The shutter speed difference wasn't that much of an issue to me along with a couple of other features the 7D had that the 60D didn't.

Also, I used to think they were a bit of a gimmick to be honest, but if you get it for one thing *GET IT FOR THE FLIP OUT SCREEN*. That thing is the handiest bloody addition I have had on any camera. You start taking shots from angles you wouldn't of even thought of before.

If you want to know anything specific feel free to ask mate but I can recommend it all the way.


----------



## audi-adam (Sep 20, 2011)

Madaxe said:


> I have a 60D Adam and I love it.
> I was originally going for a 7D but it made no sense when comparing it to the 60D for me.
> The shutter speed difference wasn't that much of an issue to me along with a couple of other features the 7D had that the 60D didn't.
> 
> ...




awesome! thats made it worse lol , 

any ideas how i can make 800 quid really quickly??

the flip out screen is awesome, the amount of times i have been crouched into some position a yoga master would be proud of trying to see through the viewfinder is bordering painful !

how good (or bad) is the video mode ?

thanks


----------



## UrbanX (Sep 20, 2011)

Madaxe said:


> I have a 60D Adam and I love it.
> I was originally going for a 7D but it made no sense when comparing it to the 60D for me.
> The shutter speed difference wasn't that much of an issue to me along with a couple of other features the 7D had that the 60D didn't.
> 
> ...



What he said. 
I looked at the 7D then bypassed the 60D to go for the even cheaper 550D which has the same sensor/processor etc. BUT...if you look at Madaxes shots you'll realise most of the compositions would normally have to be taken laying down / arms stretched out high, or just blind. With a flip screen he can compose these and not look like he's been dragged through a talc factory. Its a perfect choice for urbex IMO.


----------



## TeeJF (Sep 20, 2011)

audi-adam said:


> any ideas how i can make 800 quid really quickly??

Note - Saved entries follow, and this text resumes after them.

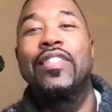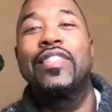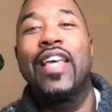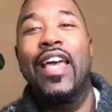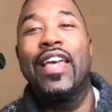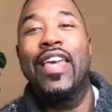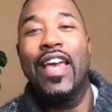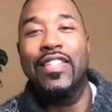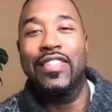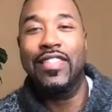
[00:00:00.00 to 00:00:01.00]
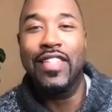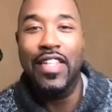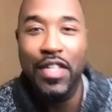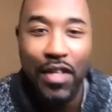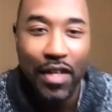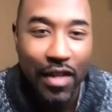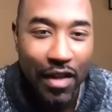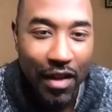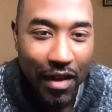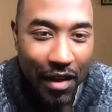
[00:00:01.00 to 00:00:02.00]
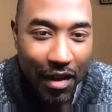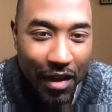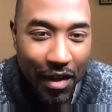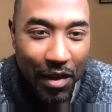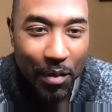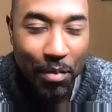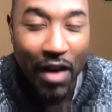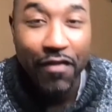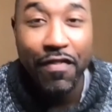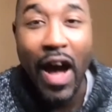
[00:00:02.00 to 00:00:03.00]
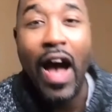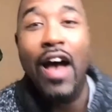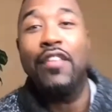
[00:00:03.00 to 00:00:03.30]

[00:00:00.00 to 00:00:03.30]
Kansas City by 5.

Hawk your ass outside Kings Cross Station?


----------



## audi-adam (Sep 20, 2011)

UrbanX said:


> What he said.
> I looked at the 7D then bypassed the 60D to go for the even cheaper 550D which has the same sensor/processor etc. BUT...if you look at Madaxes shots you'll realise most of the compositions would normally have to be taken laying down / arms stretched out high, or just blind. With a flip screen he can compose these and not look like he's been dragged through a talc factory. Its a perfect choice for urbex IMO.



cool , thanks for the input mate, is the 550 your back up body or do you use it alot ?






TeeJF said:


> Hawk your ass outside Kings Cross Station?




ha ha ha think id be paying them come the end ....... so to speak :wideeyed:

that and london is quite a drive for me lol


----------



## Madaxe (Sep 20, 2011)

audi-adam said:


> awesome! thats made it worse lol ,
> 
> any ideas how i can make 800 quid really quickly??
> 
> ...



Do what I do... Grow your hair long and stand provocatively on shady street corners offering oral pleasure to passers by, obviously. 

The video is fantastic, the same as it is on any of the new DSLR's to be honest. You can quite see why it is making waves on the DV scene.
You have manual control over all the usual bits including white balance. You can only use the screen to record video which is no big deal and you have a nice array of options when it comes to frame-rates and sizes etc...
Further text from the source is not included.